• [Record set]
*****

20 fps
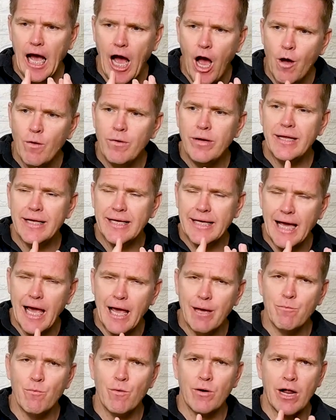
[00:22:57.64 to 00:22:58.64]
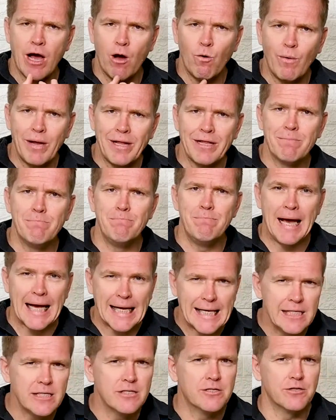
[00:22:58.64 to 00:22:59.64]
only came when I went
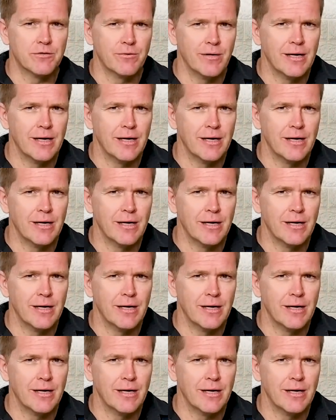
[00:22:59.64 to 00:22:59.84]
back into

*****

The whole listing above, word for word: repeat it with the pictures excluded.

20 fps
[00:22:57.64 to 00:22:58.64]
[00:22:58.64 to 00:22:59.64]
only came when I went
[00:22:59.64 to 00:22:59.84]
back into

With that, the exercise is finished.